Each record below should appear again exactly as written.
START DATA TO USE
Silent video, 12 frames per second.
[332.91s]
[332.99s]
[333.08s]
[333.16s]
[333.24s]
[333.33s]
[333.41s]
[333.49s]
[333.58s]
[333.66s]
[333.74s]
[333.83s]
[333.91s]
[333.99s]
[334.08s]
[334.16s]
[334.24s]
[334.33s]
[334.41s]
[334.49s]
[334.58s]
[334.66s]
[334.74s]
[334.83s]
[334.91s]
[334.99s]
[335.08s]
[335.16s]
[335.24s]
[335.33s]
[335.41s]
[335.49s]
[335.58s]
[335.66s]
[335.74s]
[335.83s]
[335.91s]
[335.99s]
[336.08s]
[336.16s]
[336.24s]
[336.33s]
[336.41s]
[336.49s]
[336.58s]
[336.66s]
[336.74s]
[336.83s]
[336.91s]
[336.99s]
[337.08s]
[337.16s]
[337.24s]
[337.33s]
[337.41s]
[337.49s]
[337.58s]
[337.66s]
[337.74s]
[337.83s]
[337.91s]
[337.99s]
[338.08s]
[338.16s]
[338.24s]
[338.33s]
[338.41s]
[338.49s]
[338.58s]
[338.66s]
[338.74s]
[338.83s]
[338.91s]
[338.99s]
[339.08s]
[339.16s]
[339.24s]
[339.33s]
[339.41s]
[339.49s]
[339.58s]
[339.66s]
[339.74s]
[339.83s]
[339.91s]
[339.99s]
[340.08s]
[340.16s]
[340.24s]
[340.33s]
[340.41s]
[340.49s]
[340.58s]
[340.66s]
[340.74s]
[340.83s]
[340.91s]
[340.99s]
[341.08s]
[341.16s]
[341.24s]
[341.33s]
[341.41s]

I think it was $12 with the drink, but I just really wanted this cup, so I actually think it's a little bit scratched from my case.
END DATA TO USE
→ **ANSWER FOR THE TASK**
Silent video, 12 frames per second.
[332.91s]
[332.99s]
[333.08s]
[333.16s]
[333.24s]
[333.33s]
[333.41s]
[333.49s]
[333.58s]
[333.66s]
[333.74s]
[333.83s]
[333.91s]
[333.99s]
[334.08s]
[334.16s]
[334.24s]
[334.33s]
[334.41s]
[334.49s]
[334.58s]
[334.66s]
[334.74s]
[334.83s]
[334.91s]
[334.99s]
[335.08s]
[335.16s]
[335.24s]
[335.33s]
[335.41s]
[335.49s]
[335.58s]
[335.66s]
[335.74s]
[335.83s]
[335.91s]
[335.99s]
[336.08s]
[336.16s]
[336.24s]
[336.33s]
[336.41s]
[336.49s]
[336.58s]
[336.66s]
[336.74s]
[336.83s]
[336.91s]
[336.99s]
[337.08s]
[337.16s]
[337.24s]
[337.33s]
[337.41s]
[337.49s]
[337.58s]
[337.66s]
[337.74s]
[337.83s]
[337.91s]
[337.99s]
[338.08s]
[338.16s]
[338.24s]
[338.33s]
[338.41s]
[338.49s]
[338.58s]
[338.66s]
[338.74s]
[338.83s]
[338.91s]
[338.99s]
[339.08s]
[339.16s]
[339.24s]
[339.33s]
[339.41s]
[339.49s]
[339.58s]
[339.66s]
[339.74s]
[339.83s]
[339.91s]
[339.99s]
[340.08s]
[340.16s]
[340.24s]
[340.33s]
[340.41s]
[340.49s]
[340.58s]
[340.66s]
[340.74s]
[340.83s]
[340.91s]
[340.99s]
[341.08s]
[341.16s]
[341.24s]
[341.33s]
[341.41s]

I think it was $12 with the drink, but I just really wanted this cup, so I actually think it's a little bit scratched from my case.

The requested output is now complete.